■ Your instructions
A verbatim copy of the full data, with no pictures, is the expected answer.

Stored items
+ + +
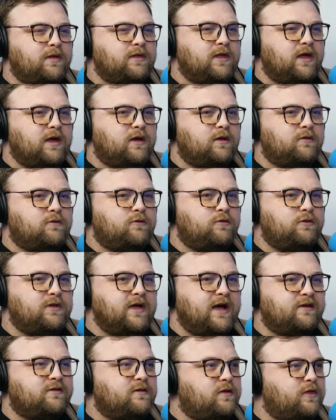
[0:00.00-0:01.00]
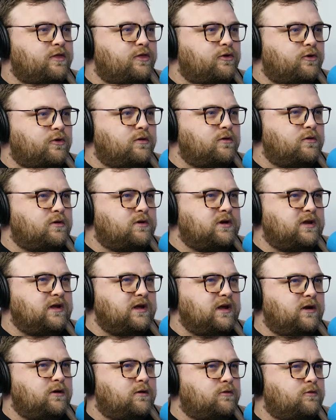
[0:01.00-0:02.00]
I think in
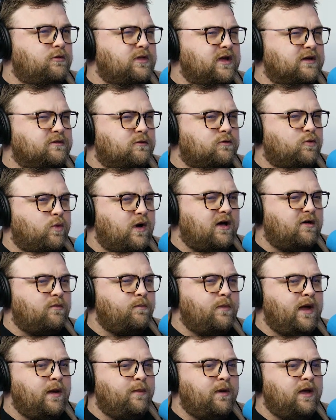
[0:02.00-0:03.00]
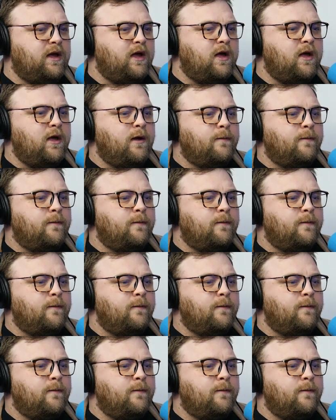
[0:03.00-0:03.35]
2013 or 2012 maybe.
+ + +
■ Task result
[0:00.00-0:01.00]
[0:01.00-0:02.00]
I think in
[0:02.00-0:03.00]
[0:03.00-0:03.35]
2013 or 2012 maybe.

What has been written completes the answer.